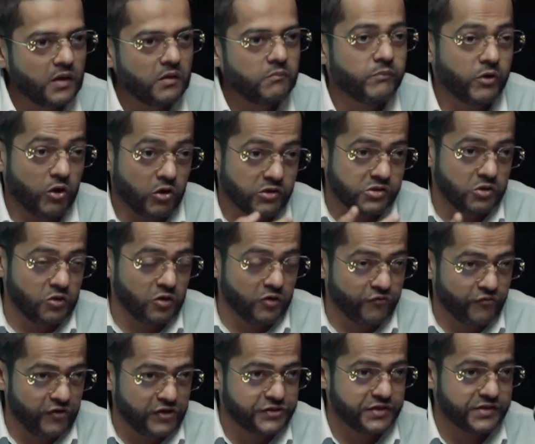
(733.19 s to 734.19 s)
Because a lot of
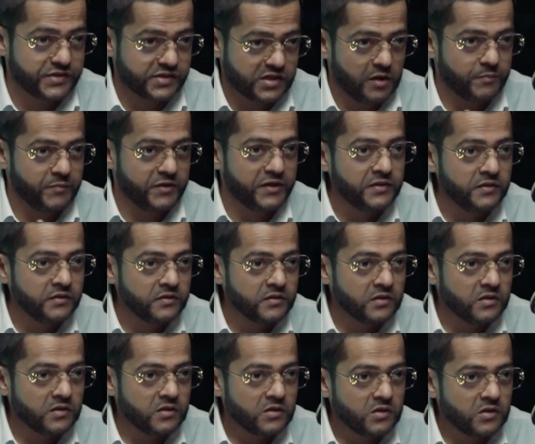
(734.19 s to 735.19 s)
freshers come in
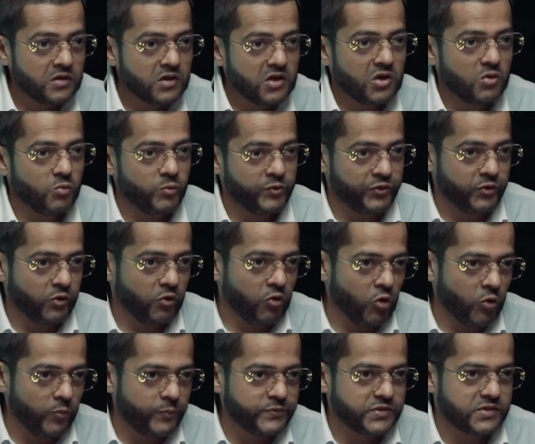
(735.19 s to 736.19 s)
with the
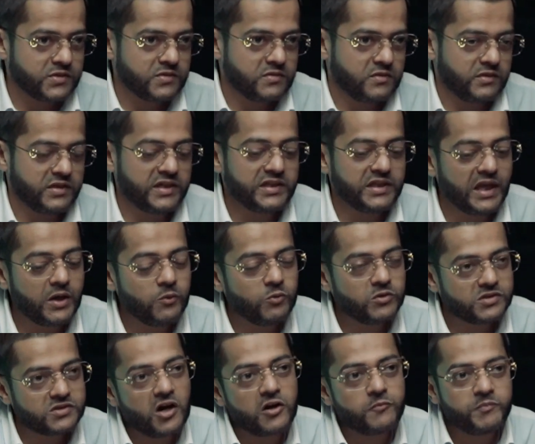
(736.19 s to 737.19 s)
hopes that they will
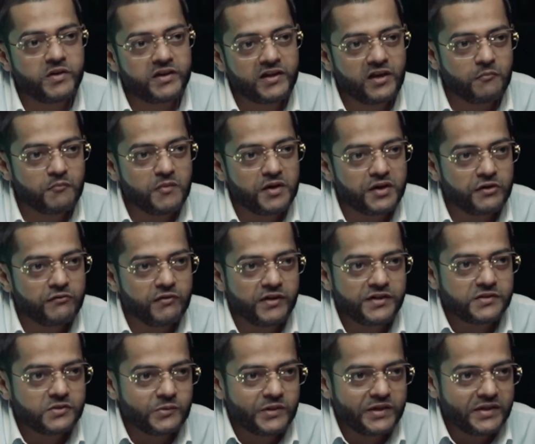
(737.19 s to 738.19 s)
start making money
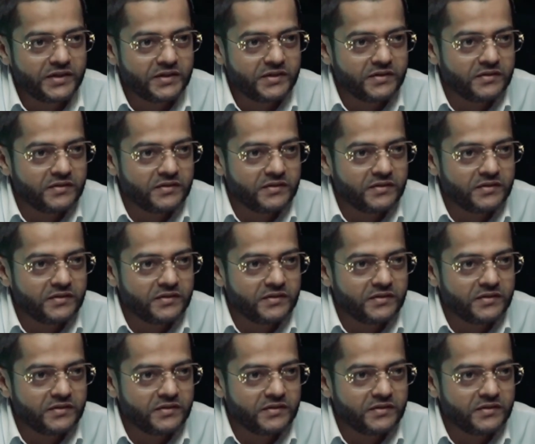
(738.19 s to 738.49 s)
right away.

------------------------

Reproduce every line of the material above, but drop the pictures.

OUTPUT OF THE EXERCISE:
(733.19 s to 734.19 s)
Because a lot of
(734.19 s to 735.19 s)
freshers come in
(735.19 s to 736.19 s)
with the
(736.19 s to 737.19 s)
hopes that they will
(737.19 s to 738.19 s)
start making money
(738.19 s to 738.49 s)
right away.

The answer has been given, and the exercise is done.